Stored dataset items ::
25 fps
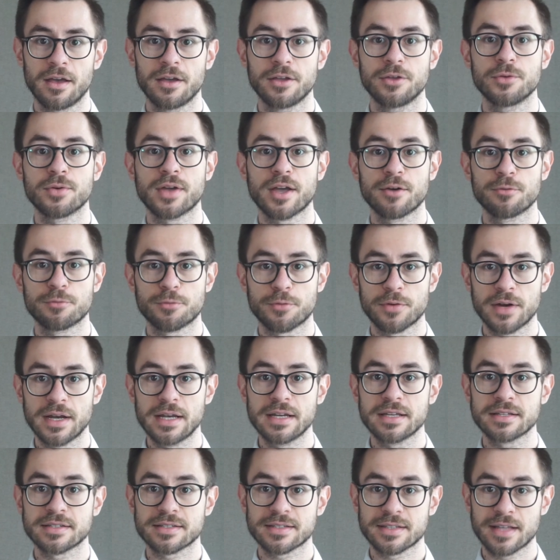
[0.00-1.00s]
You can
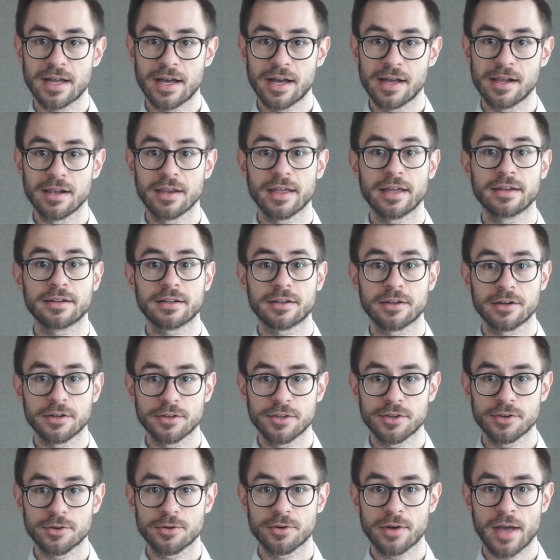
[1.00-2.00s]
freely style and
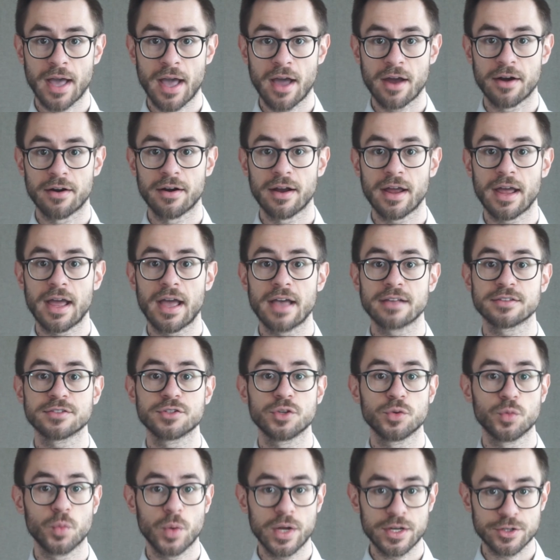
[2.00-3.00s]
cut your hair
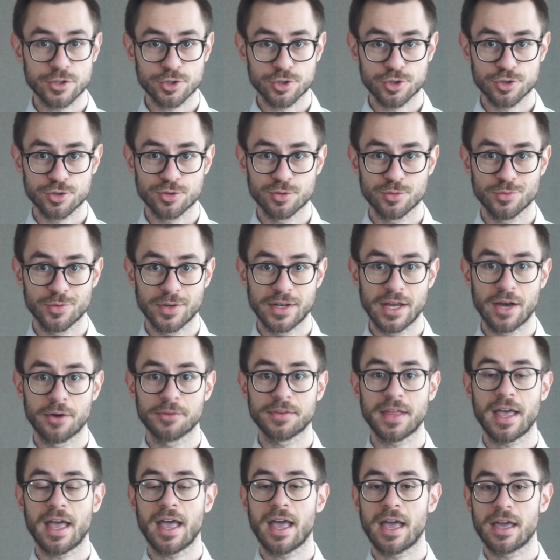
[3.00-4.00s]
as you wish,
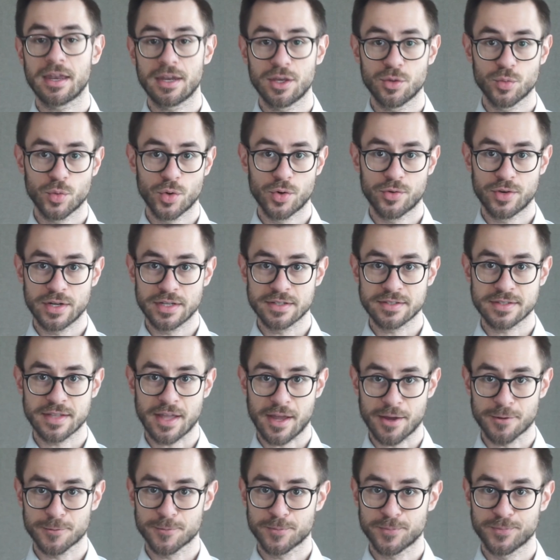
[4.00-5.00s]
without any worries
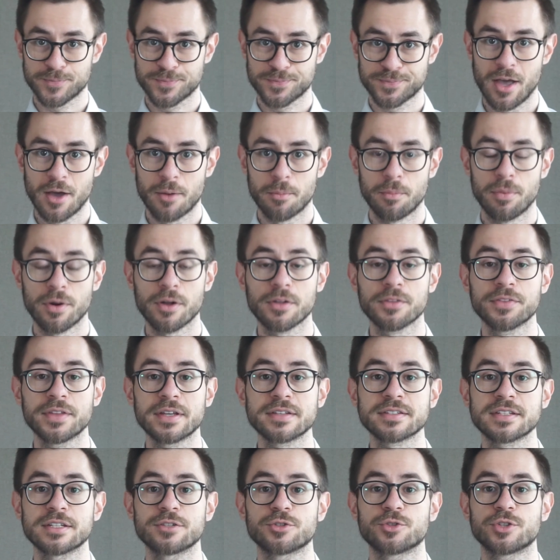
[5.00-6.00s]
now.
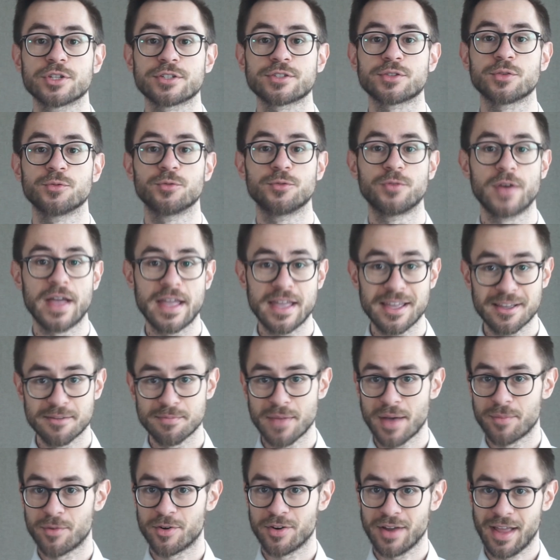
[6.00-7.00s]
Baldness is just a vague
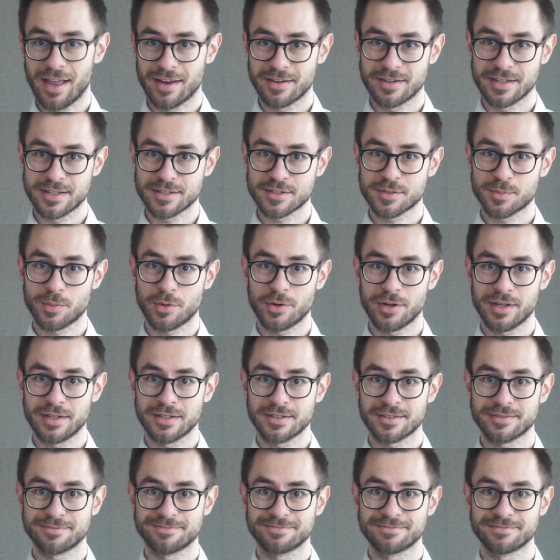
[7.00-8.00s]
memory at this
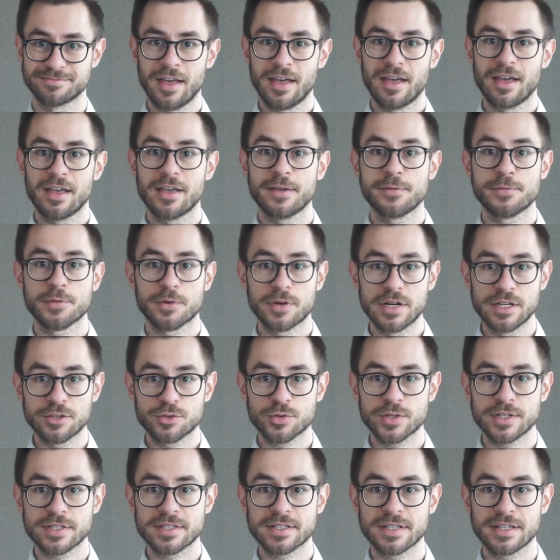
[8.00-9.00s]
point. If you're
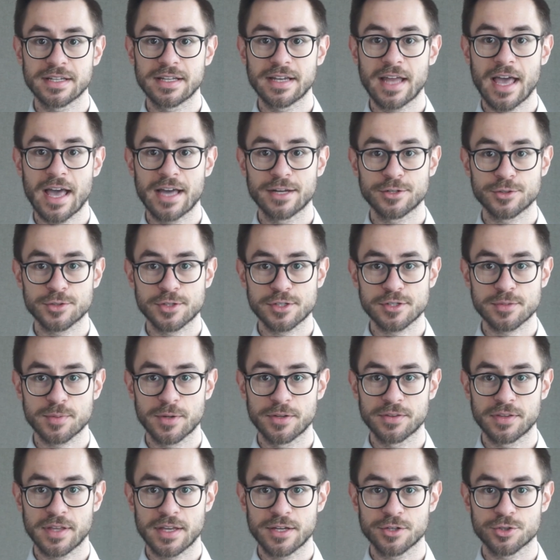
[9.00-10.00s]
interested in hair
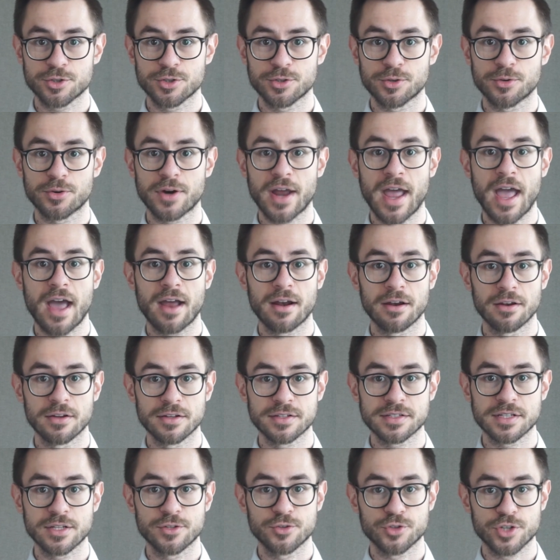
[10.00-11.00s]
transplantation or hair
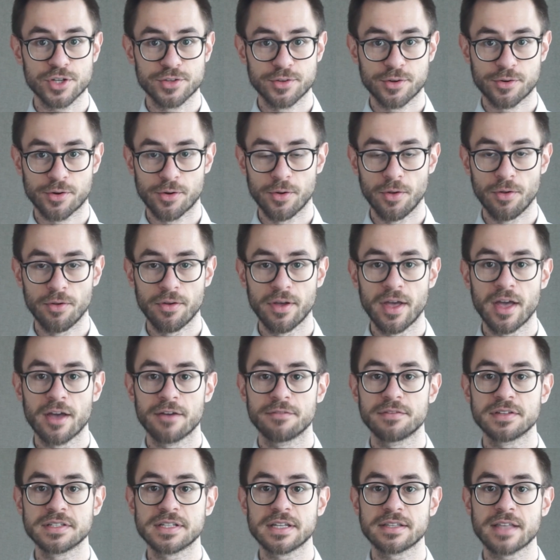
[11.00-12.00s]
loss in general,
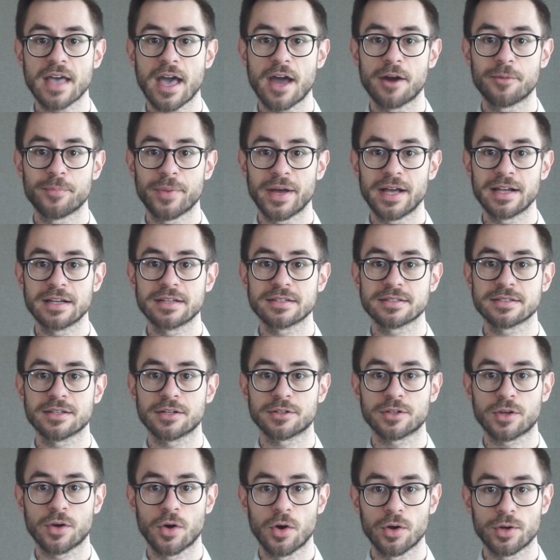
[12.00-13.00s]
visit
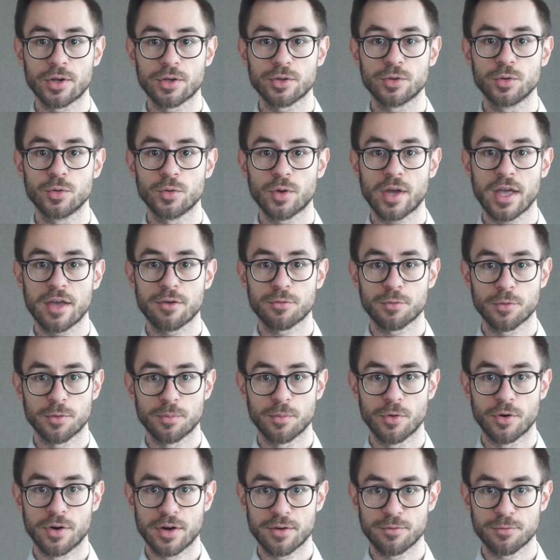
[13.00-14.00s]
hairpalace.co.uk for
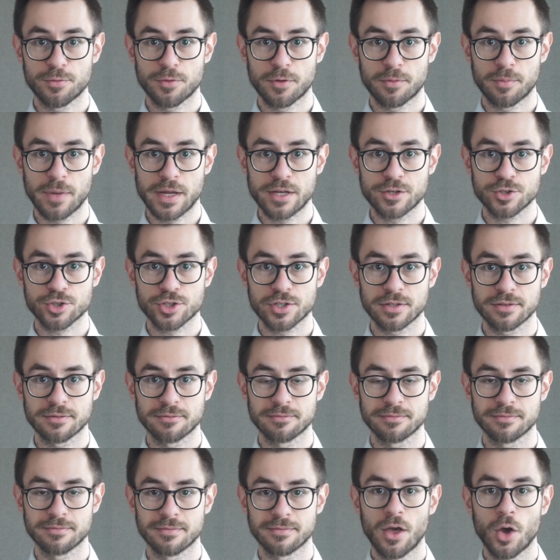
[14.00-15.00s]
more information.
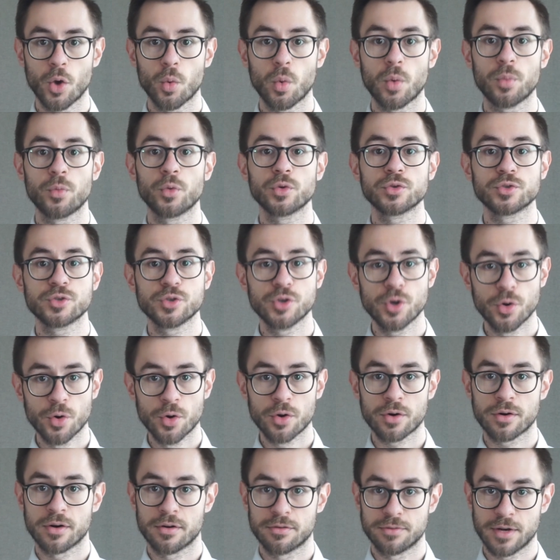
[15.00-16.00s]
What was
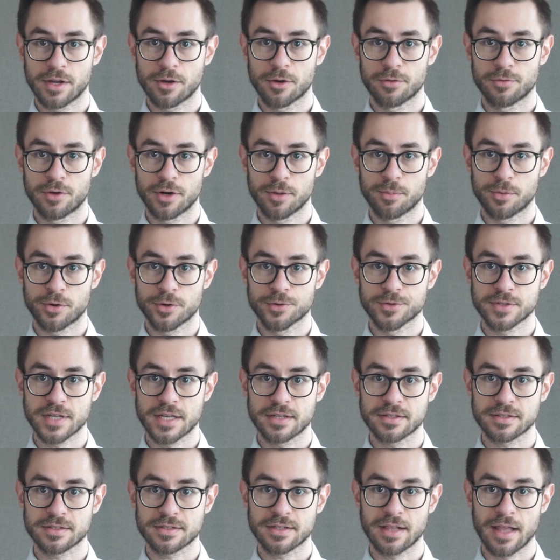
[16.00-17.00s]
your recovery
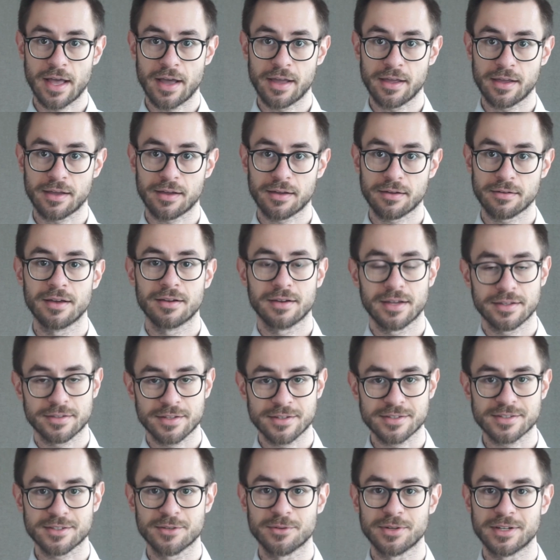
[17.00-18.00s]
process like? Let
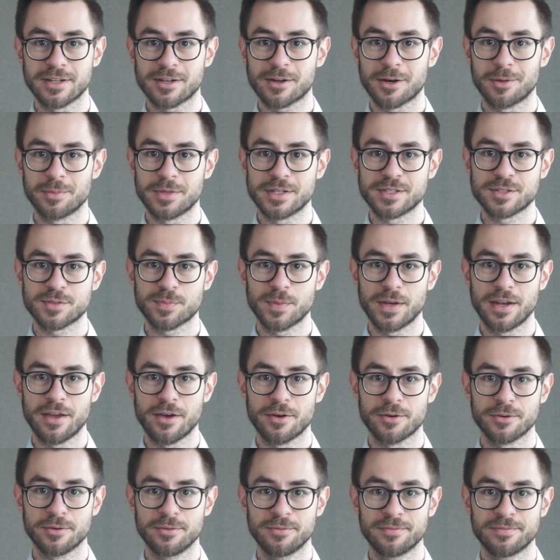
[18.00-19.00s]
us know in the comments
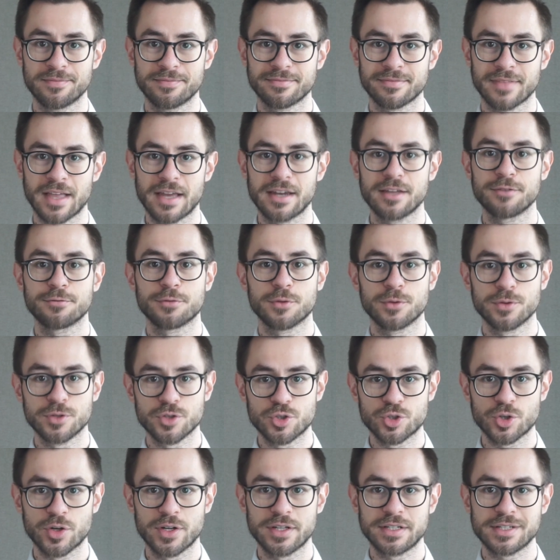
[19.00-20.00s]
below. And if you
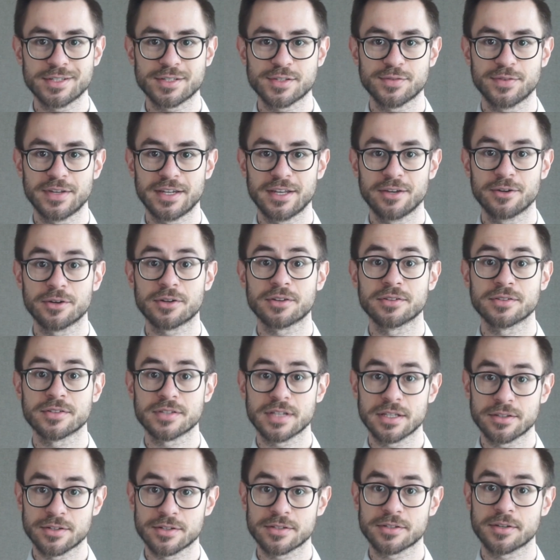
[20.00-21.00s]
enjoyed this video,
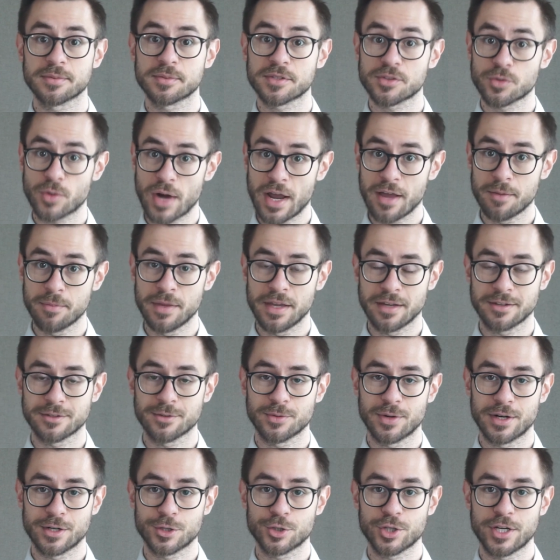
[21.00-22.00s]
consider subscribing
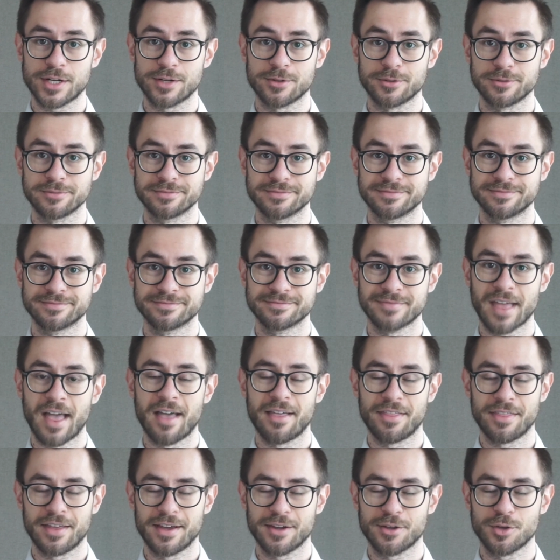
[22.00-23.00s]
to our channel.
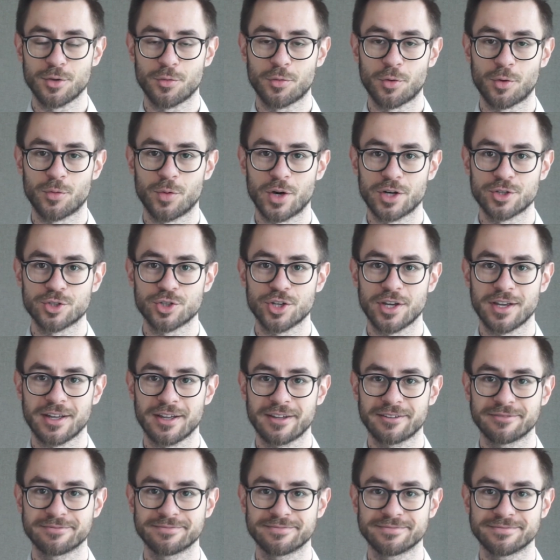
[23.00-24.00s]
Thank you for
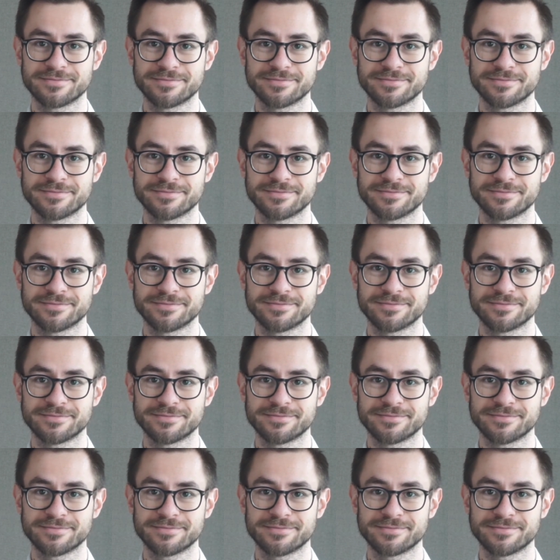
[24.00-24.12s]
watching.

WORK TASK ::
No pictures belong in the answer. It must repeat exactly the lines from the line with "[1.00-2.00s]" through the final line of the records.

TASK SOLUTION ::
[1.00-2.00s]
freely style and
[2.00-3.00s]
cut your hair
[3.00-4.00s]
as you wish,
[4.00-5.00s]
without any worries
[5.00-6.00s]
now.
[6.00-7.00s]
Baldness is just a vague
[7.00-8.00s]
memory at this
[8.00-9.00s]
point. If you're
[9.00-10.00s]
interested in hair
[10.00-11.00s]
transplantation or hair
[11.00-12.00s]
loss in general,
[12.00-13.00s]
visit
[13.00-14.00s]
hairpalace.co.uk for
[14.00-15.00s]
more information.
[15.00-16.00s]
What was
[16.00-17.00s]
your recovery
[17.00-18.00s]
process like? Let
[18.00-19.00s]
us know in the comments
[19.00-20.00s]
below. And if you
[20.00-21.00s]
enjoyed this video,
[21.00-22.00s]
consider subscribing
[22.00-23.00s]
to our channel.
[23.00-24.00s]
Thank you for
[24.00-24.12s]
watching.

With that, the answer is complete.